Lamp replacement is carried out individually, when one or more lamps (up to 10%) are replaced with new ones, or in a group way, when all lamps in the installation are simultaneously replaced with new ones after a certain time interval. In foundries and forges, DRL type lamps are subject to group replacement after 8000 hours of operation. In mechanical, assembly, and tool shops, when using LB-40 lamps as light sources, group replacement is carried out after 7000 hours (every row). In calculations with sufficient natural light, the annual number of hours of use of lighting installations is assumed to be 2100 hours for two-shift operation, 4600 hours for three-shift operation, and 5600 hours for three-shift continuous operation.

In case of insufficient natural light during two-shift work, the number of hours of use of lighting installations is 4100 hours; with three shifts - 6000 hours; with continuous three-shift work - 8700 hours.

Serviceable lamps removed during group replacement can be used in auxiliary rooms.

Lamps are replaced individually if the installation is made with incandescent lamps, lamps with 30 fluorescent lamps or 15 DRL lamps.

Cleaning of general lighting fixtures for workshops of machine-building enterprises is carried out in the following periods: foundries - once every 2 months; forging, thermal - once every 3 months; instrumental, assembly, mechanical - once every 6 months.

Maintenance of electric lighting networks is performed by specially trained personnel. As a rule, cleaning of fixtures and replacement of burnt-out lamps is carried out during the daytime, removing tension from the area. If it is impossible to remove the voltage from an electrical installation with a voltage of up to 500 V, work under voltage is allowed. In this case, adjacent current-carrying parts are protected with insulating pads, work with tools with insulated handles, wearing safety glasses, a hat and buttoned up sleeves, standing on an insulating stand or wearing dielectric galoshes.

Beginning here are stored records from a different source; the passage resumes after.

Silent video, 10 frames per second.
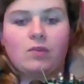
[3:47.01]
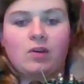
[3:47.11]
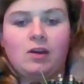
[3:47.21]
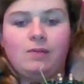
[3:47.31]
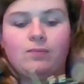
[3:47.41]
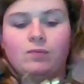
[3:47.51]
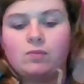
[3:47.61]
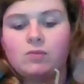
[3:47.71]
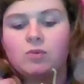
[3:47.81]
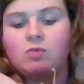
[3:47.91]
Okay,
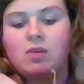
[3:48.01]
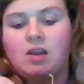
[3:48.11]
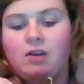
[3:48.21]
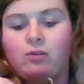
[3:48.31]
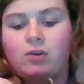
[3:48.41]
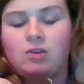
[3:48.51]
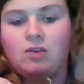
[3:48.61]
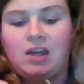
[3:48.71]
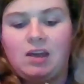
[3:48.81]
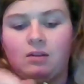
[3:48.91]
should be enough, or you
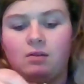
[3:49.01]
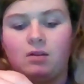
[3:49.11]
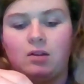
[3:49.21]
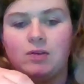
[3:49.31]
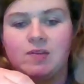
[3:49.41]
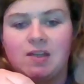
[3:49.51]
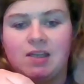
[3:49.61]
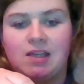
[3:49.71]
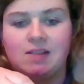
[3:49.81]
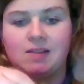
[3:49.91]
can't loosen
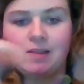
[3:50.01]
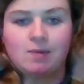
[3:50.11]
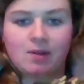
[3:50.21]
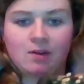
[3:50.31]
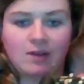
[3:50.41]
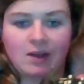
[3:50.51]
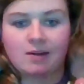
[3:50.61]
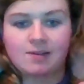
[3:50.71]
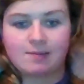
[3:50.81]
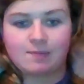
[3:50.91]
it easily with your
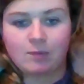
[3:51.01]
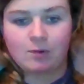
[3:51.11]
fingers.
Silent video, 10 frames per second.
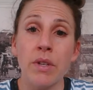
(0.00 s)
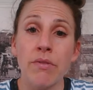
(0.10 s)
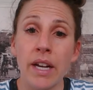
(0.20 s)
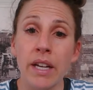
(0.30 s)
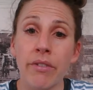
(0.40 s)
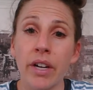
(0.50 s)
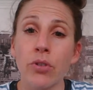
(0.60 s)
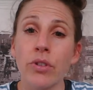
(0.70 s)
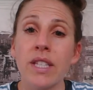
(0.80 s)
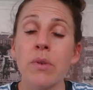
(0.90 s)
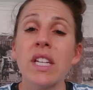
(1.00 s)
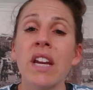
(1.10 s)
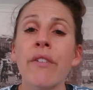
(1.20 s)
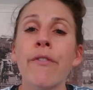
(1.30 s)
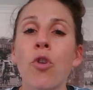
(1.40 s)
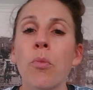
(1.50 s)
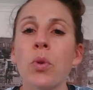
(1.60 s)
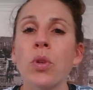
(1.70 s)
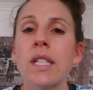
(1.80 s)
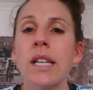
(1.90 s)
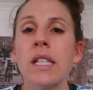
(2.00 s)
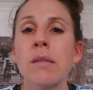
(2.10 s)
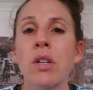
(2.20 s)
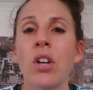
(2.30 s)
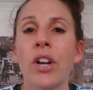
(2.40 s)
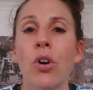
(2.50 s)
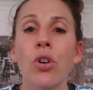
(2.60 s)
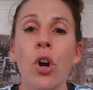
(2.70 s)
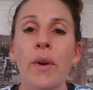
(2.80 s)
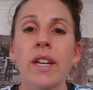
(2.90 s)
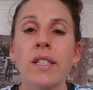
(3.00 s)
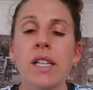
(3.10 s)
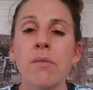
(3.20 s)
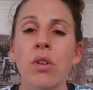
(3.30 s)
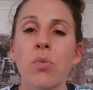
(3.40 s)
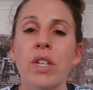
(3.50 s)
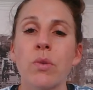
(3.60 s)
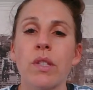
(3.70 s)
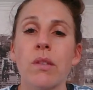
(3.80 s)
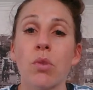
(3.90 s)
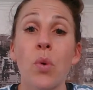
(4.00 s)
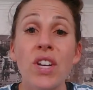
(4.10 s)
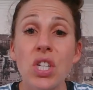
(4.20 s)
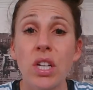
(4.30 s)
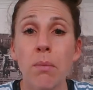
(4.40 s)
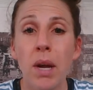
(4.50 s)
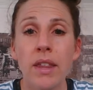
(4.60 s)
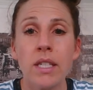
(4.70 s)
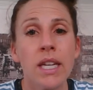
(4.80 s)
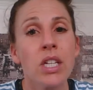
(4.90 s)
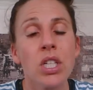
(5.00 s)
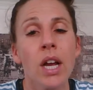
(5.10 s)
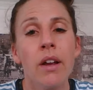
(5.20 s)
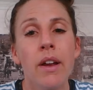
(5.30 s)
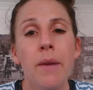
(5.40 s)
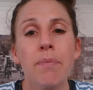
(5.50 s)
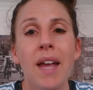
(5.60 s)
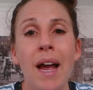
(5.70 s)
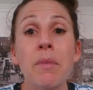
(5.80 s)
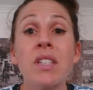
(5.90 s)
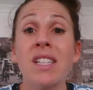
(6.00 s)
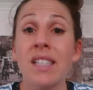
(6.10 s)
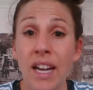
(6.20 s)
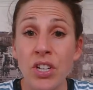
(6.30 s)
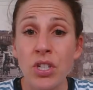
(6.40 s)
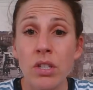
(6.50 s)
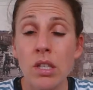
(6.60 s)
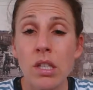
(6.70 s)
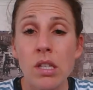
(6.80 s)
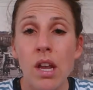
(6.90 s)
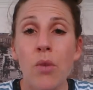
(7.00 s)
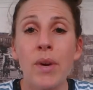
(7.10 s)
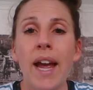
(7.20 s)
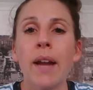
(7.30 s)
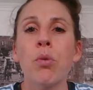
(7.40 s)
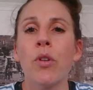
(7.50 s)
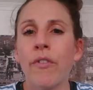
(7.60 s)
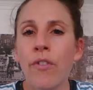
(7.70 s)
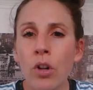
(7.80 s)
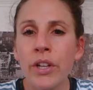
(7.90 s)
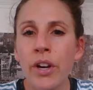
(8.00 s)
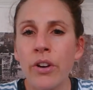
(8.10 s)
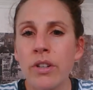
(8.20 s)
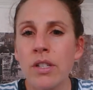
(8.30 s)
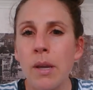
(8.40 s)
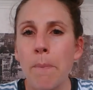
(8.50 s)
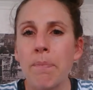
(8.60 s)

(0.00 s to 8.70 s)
was running records, there was informal assessment and ongoing assessment, which was some questioning by the teacher, discussions, we had portfolios,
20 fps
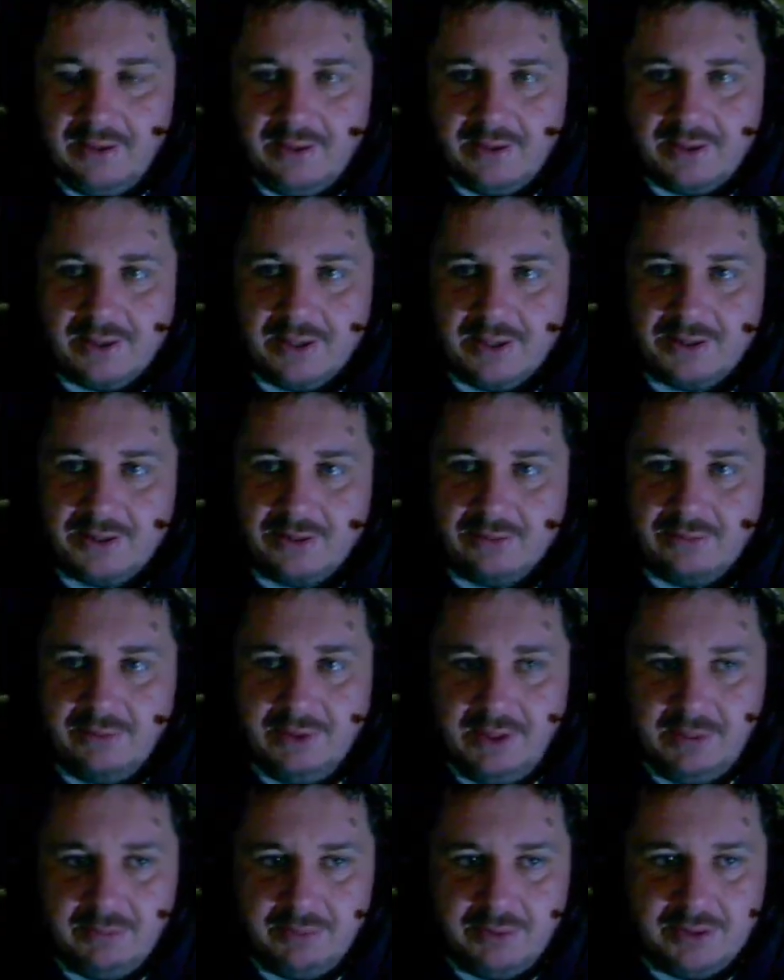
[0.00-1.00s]
So he's not
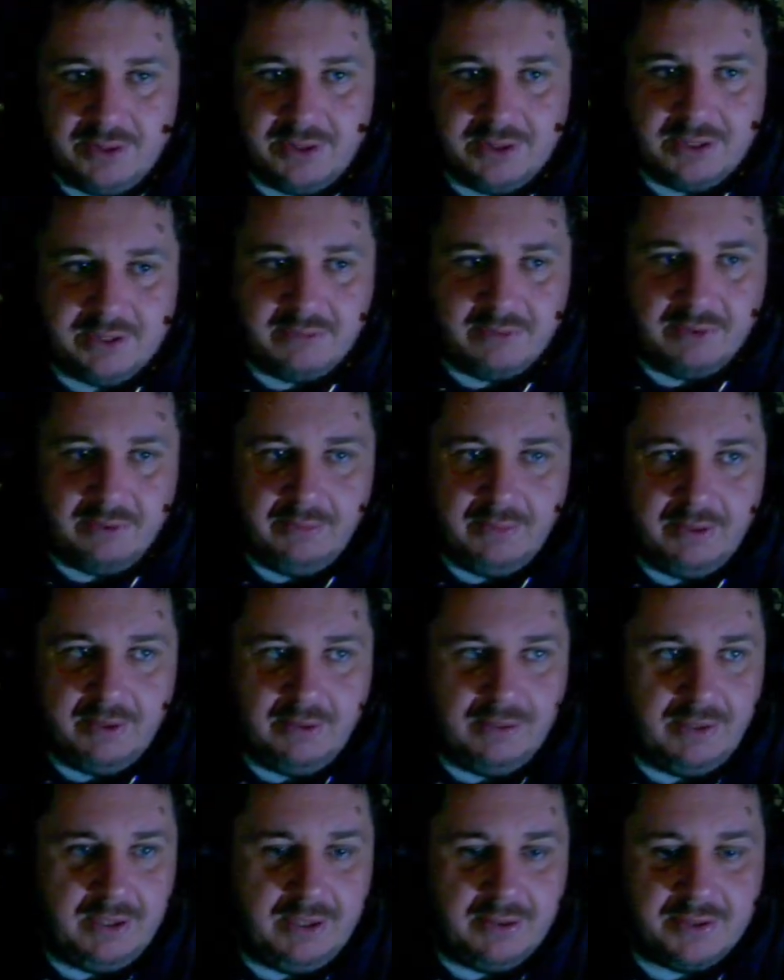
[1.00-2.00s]
really abusing this very
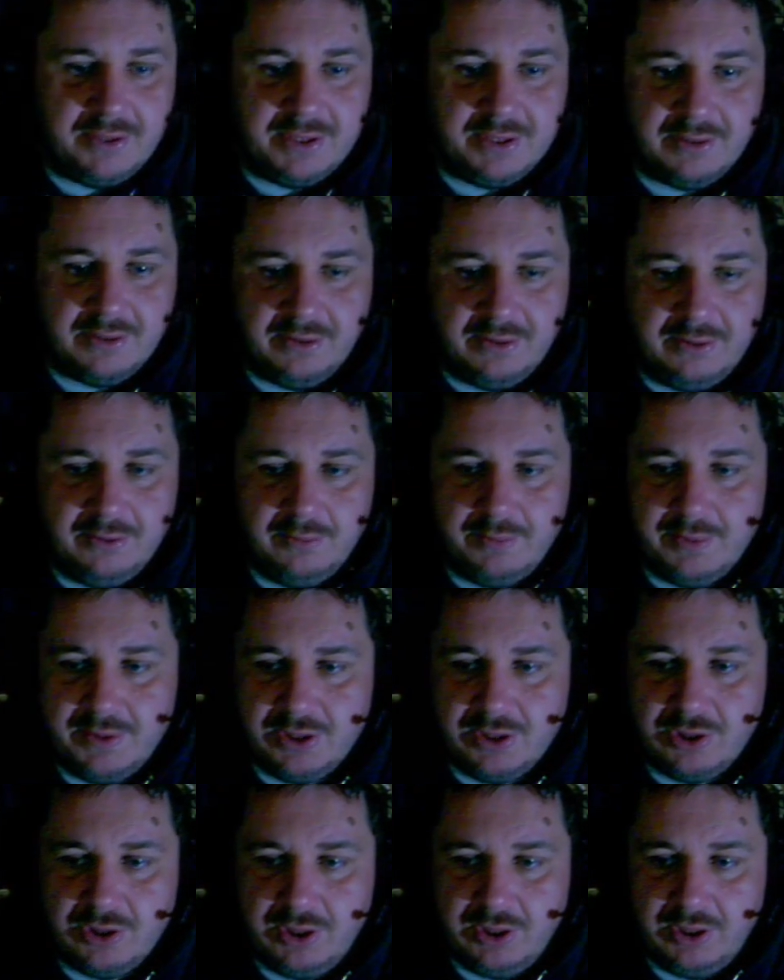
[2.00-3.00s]
well. He knows he's got a good
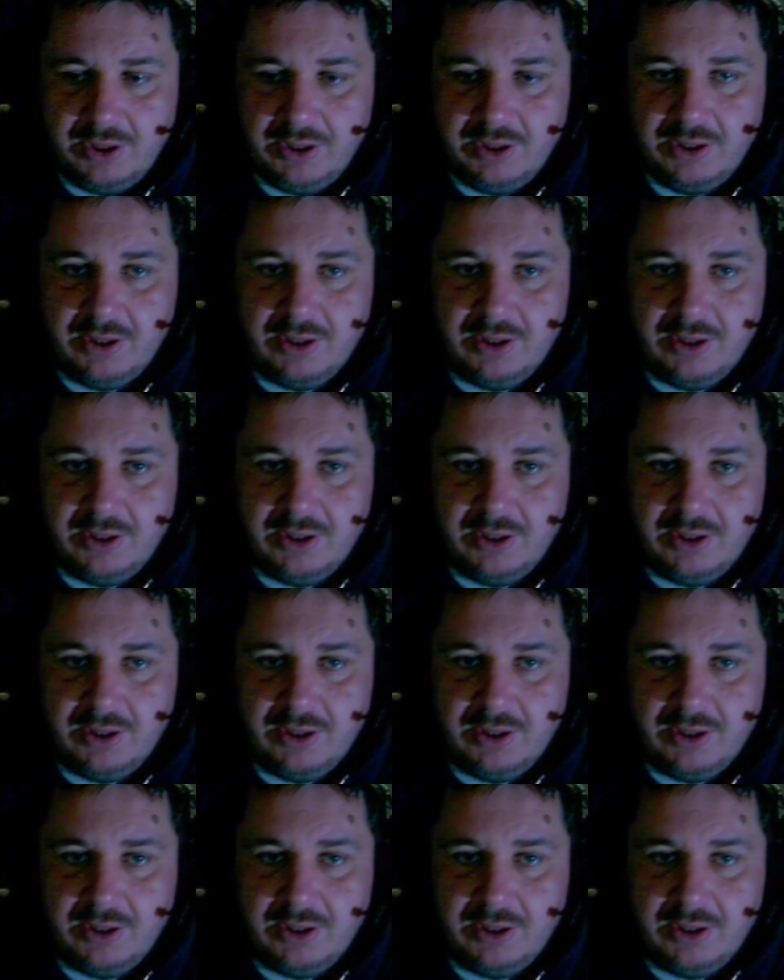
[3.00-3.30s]
position here.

In the workshops of industrial enterprises, cleaning and maintenance of high-lying lighting equipment is carried out by a team of at least two electricians, and the work performer must have qualification group III. Both performers must be allowed to climb. When working, take precautions against getting under voltage, falling from a height, or accidentally starting the crane.

In outdoor lighting networks under voltage, it is allowed to clean fixtures and change burnt-out lamps from telescopic towers and insulating devices, as well as on wooden supports without grounding slopes, on which the lamps are located below the phase wires. The older of the two persons must have qualification group III. In all other cases, the work is carried out along with disconnecting and grounding at the work site all wires of the lines located on the support.

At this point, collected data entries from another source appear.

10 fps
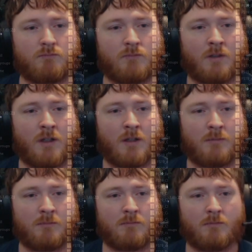have
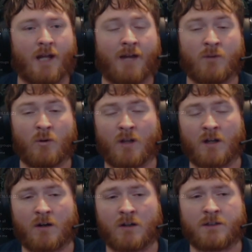a whole lot of
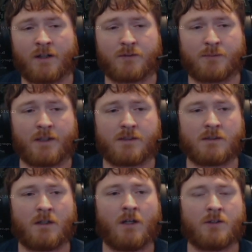hard drive space,
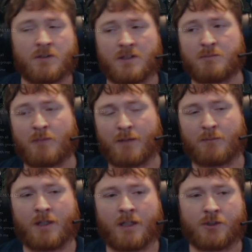so this might be
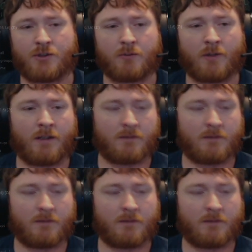an issue, right?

Defective mercury and fluorescent lamps, since they contain mercury, the vapors of which are poisonous, are handed over to the manufacturer or destroyed in specially designated places.

6.Technology for installing electrical wiring in plastic pipes

Open and hidden electrical wiring in pipes require the expenditure of scarce materials and are labor-intensive to install. Therefore, they are used mainly when it is necessary to protect wires from mechanical damage or protect the insulation and cores of wires from destruction when exposed to aggressive environments.

The use of polymer pipes for electrical wiring increases their reliability in aggressive environments and reduces the likelihood of electrical networks shorting to ground.

Vinyl plastic pipes are used for open and hidden laying on fireproof and non-combustible bases indoors and outdoors, as well as for hidden laying on combustible bases over an asbestos layer of at least 3 mm or along a plaster strip with a thickness of at least 5 mm, protruding from each side of the pipe at least by 5mm, followed by plastering the pipe with a layer of at least 10mm. Polyethylene and polypropylene pipes used only for hidden installation on fireproof bases in floor underlays and foundations for equipment. Vinyl plastic, polyethylene and polypropylene pipes are not used in explosive areas.

The diameter of the pipes is selected depending on the number and diameter of the wires laid in them, as well as the number of bends in the pipe along the route between the traction or branch boxes. To determine the diameter of the pipes, first determine the complexity group (I, II or III) for laying wires in them, depending on the length of the section of the pipe route, the number and angles of bends in the section. Then the internal diameter of the pipe D is determined depending on the number of wires, their outer diameter and the difficulty group of laying the wires.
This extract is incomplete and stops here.